The annotated data import R code is here for grading.
# Ensure R.utils is installed for fread bz2 support
if (!requireNamespace("R.utils", quietly = TRUE)) {
  install.packages("R.utils")
}

# download file as directed in assignment
download.file(
  url ="https://d396qusza40orc.cloudfront.net/repdata%2Fdata%2FStormData.csv.bz2",
  destfile = "StormData.csv.bz2",
  mode = "wb")

# store Event type as a factor instead of a character string
storm_data <- fread("StormData.csv.bz2")

# store Event type as a factor instead of a character string
storm_data[, (c("EVTYPE")) := lapply(.SD, as.factor), .SDcols = c("EVTYPE")]

####################################################
# alphabetical characters used to signify magnitude
# should be entered as actual dollar amounts,
# include “K” for thousands, “M” for millions, and “B” for billions
actual_dollar_amount <- function(DMG, DMGEXP) {
  multipliers <- c("K" = 1e3, "M" = 1e6, "B" = 1e9)
  factor <- multipliers[as.character(DMGEXP)]
  factor[is.na(factor)] <- 1
  return (unname(DMG * factor))
}

# standardise XROPDMG columns to use single dollar amounts
storm_data[,PROPDMG:=actual_dollar_amount(PROPDMG,PROPDMGEXP)][,PROPDMGEXP:=NULL]
storm_data[,CROPDMG:=actual_dollar_amount(CROPDMG,CROPDMGEXP)][,CROPDMGEXP:=NULL]

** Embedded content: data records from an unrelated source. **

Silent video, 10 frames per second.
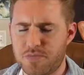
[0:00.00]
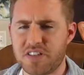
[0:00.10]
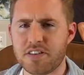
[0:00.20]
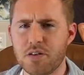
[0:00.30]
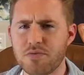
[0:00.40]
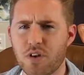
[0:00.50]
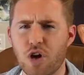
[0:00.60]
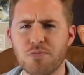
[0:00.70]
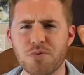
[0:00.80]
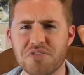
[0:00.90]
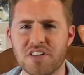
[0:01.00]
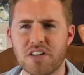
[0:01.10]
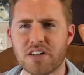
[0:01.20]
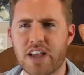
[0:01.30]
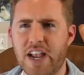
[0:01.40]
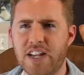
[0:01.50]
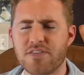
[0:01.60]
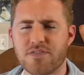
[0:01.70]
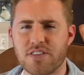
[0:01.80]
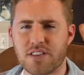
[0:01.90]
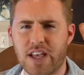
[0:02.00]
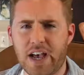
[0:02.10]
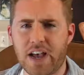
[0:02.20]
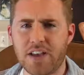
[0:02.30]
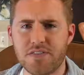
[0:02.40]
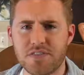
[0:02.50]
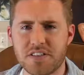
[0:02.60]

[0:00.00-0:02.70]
It sounds almost kind of live.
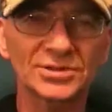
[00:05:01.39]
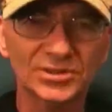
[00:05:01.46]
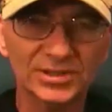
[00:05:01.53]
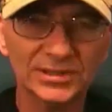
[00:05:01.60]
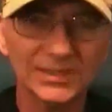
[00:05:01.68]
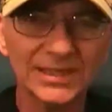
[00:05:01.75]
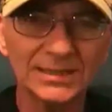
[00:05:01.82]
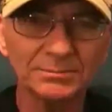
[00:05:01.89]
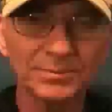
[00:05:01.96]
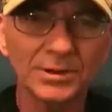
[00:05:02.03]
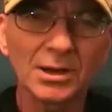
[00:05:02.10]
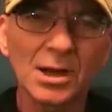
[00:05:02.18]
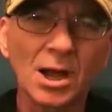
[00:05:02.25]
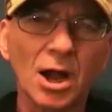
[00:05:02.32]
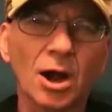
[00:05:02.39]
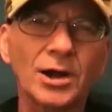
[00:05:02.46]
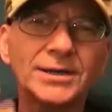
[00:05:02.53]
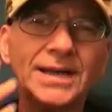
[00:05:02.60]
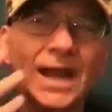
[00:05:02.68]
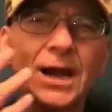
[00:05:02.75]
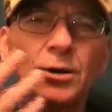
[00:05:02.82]
asleep
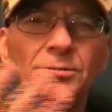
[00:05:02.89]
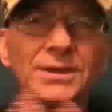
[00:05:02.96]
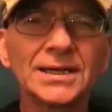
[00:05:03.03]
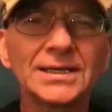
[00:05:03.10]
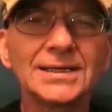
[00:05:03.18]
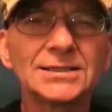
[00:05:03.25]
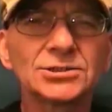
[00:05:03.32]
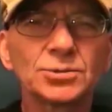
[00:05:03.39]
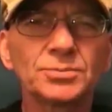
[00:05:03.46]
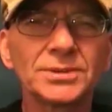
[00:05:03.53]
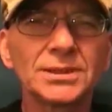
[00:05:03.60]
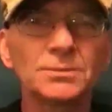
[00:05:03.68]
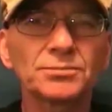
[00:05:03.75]
are now beginning to be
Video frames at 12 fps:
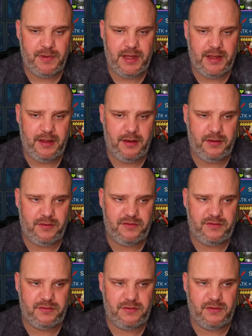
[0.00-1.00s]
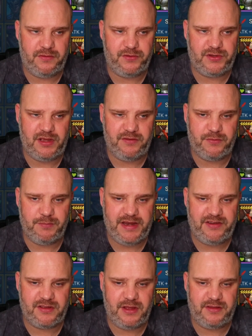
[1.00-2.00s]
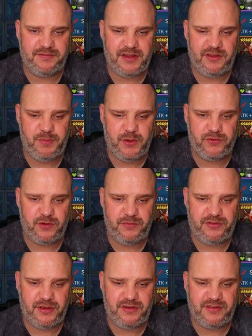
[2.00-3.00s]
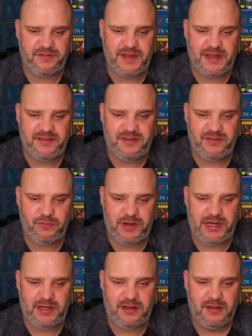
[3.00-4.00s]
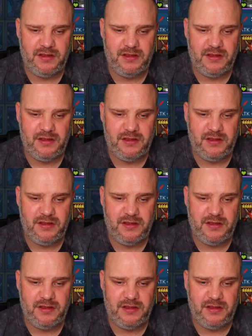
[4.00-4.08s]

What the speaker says: and obviously I've managed to get defense boots on him, so his defense is really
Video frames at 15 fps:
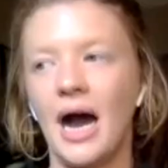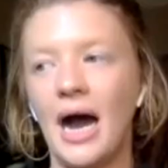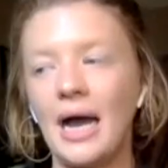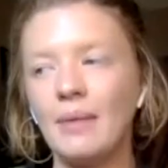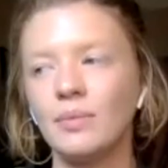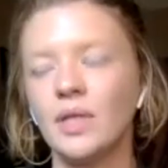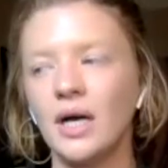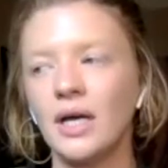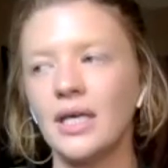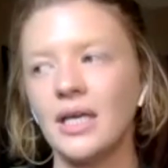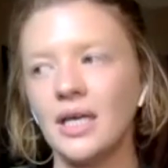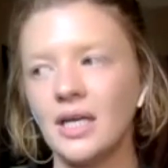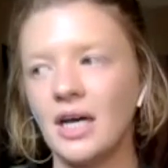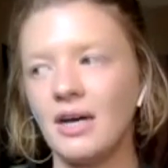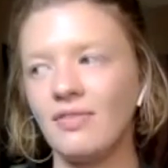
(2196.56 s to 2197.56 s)
I'm
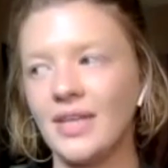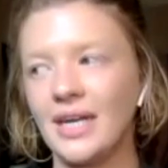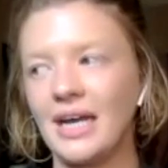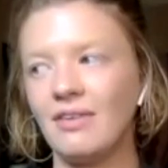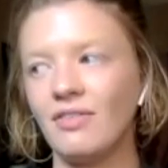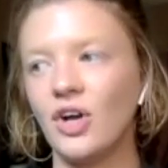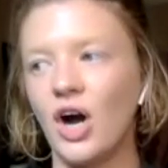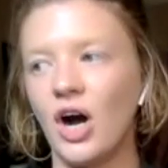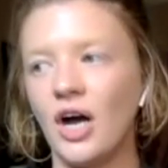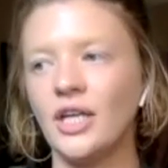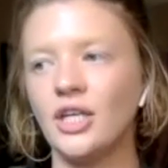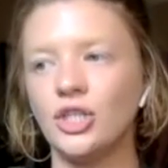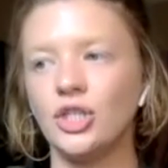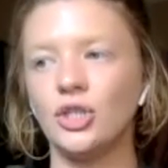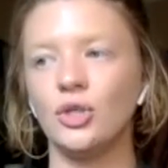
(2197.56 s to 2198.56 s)
lucky enough that I've
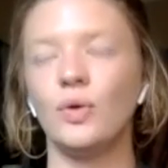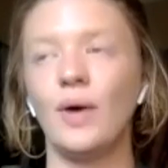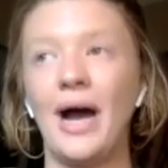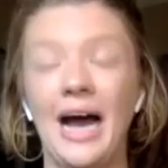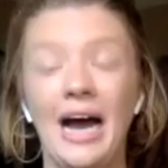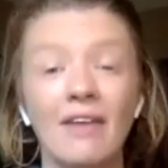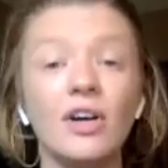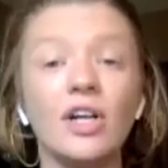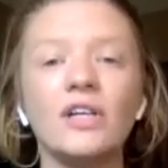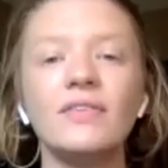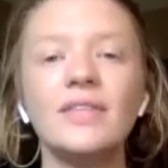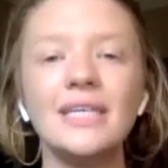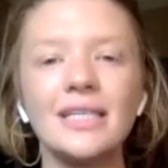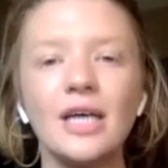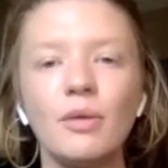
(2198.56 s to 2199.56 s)
gotten to have all
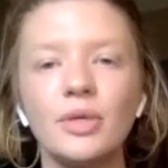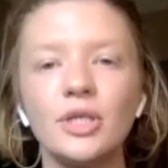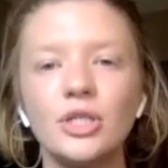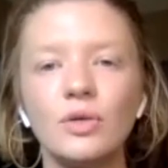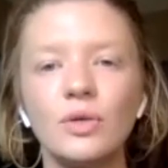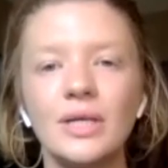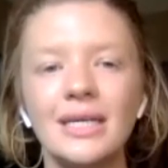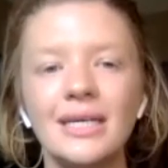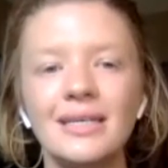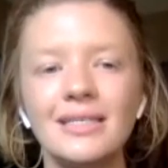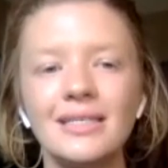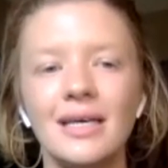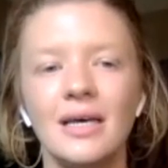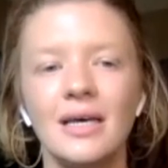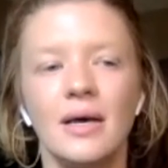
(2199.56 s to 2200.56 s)
of these
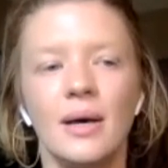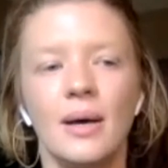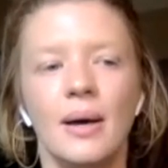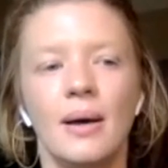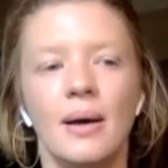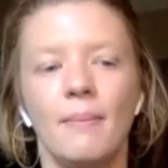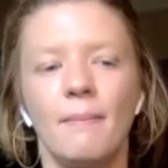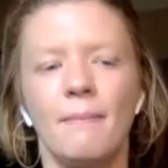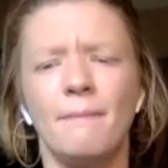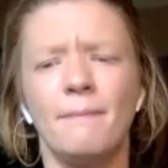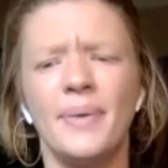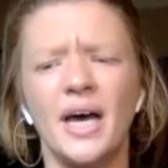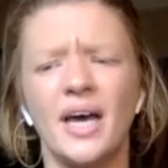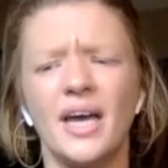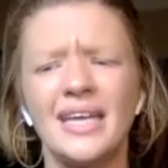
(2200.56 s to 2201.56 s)
opportunities,
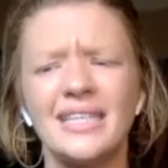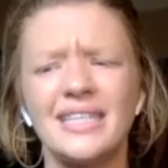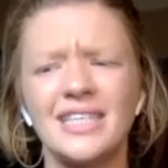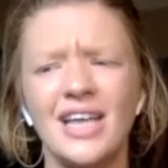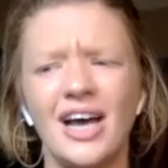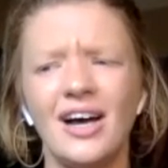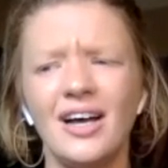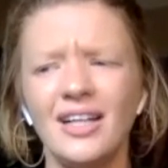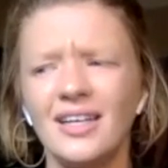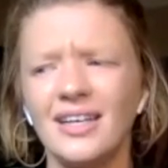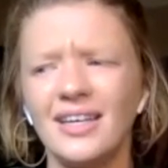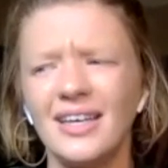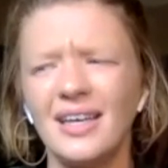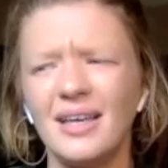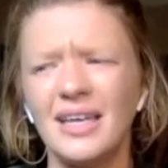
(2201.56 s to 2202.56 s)
but
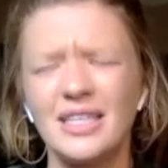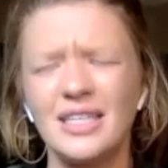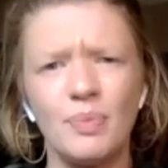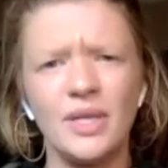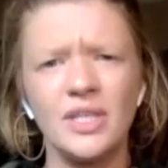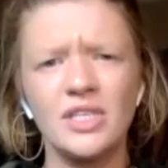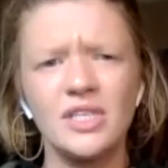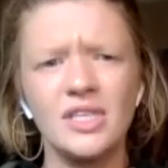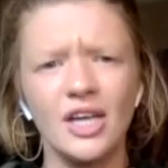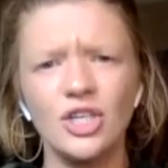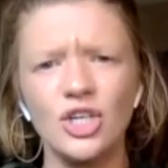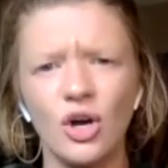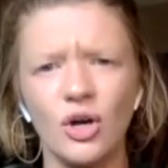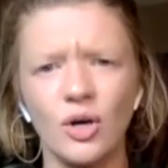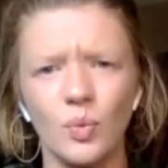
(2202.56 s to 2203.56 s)
it's been
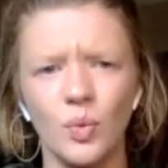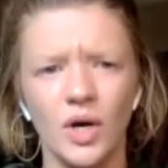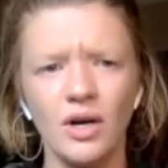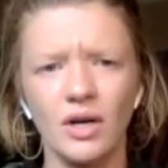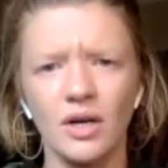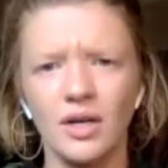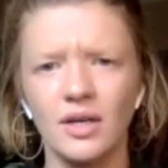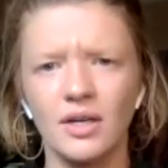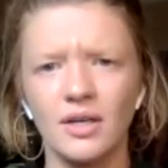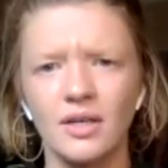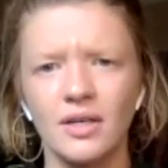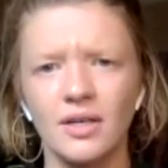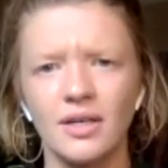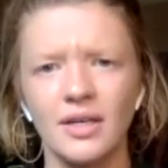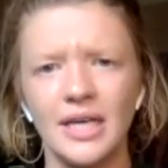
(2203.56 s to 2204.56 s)
such hard work.
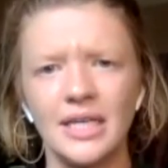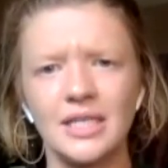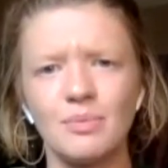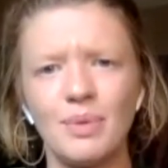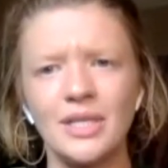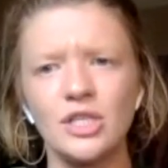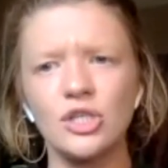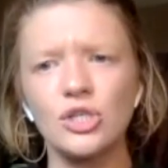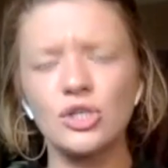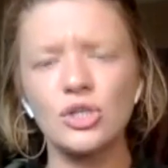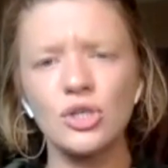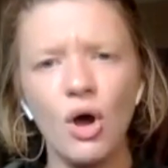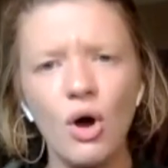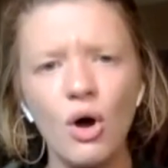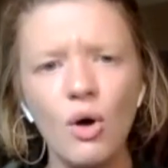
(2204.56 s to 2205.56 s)
It's been
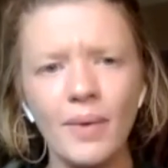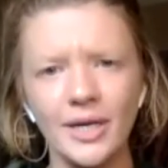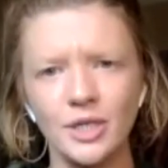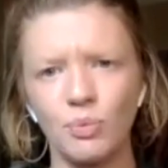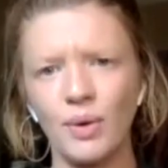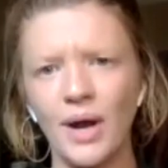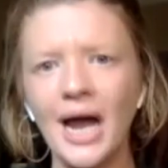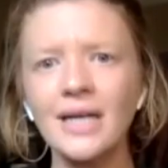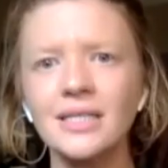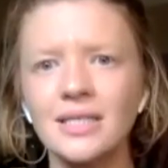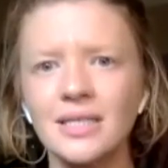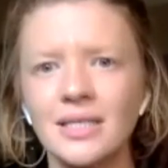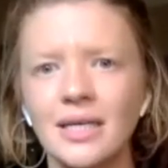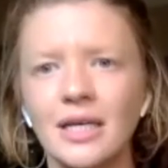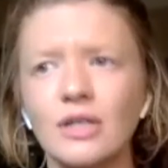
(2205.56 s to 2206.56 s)
so much
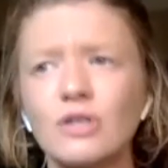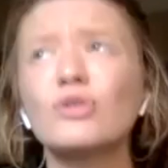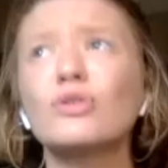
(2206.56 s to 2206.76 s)
practicing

# drop missing data (there aren't any)
storm_data<-storm_data[complete.cases(
  storm_data$EVTYPE,
  storm_data$FATALITIES,
  storm_data$INJURIES,
  storm_data$PROPDMG,
  storm_data$CROPDMG
), ]

Methodology

A cursory appraisal of the data was first conducted to gain an initial sense of its structure and content. Based on this, a number of objectives were pre-registered before performing a more detailed exploratory analysis. The resulting findings were subsequently compared with publicly available on-line information.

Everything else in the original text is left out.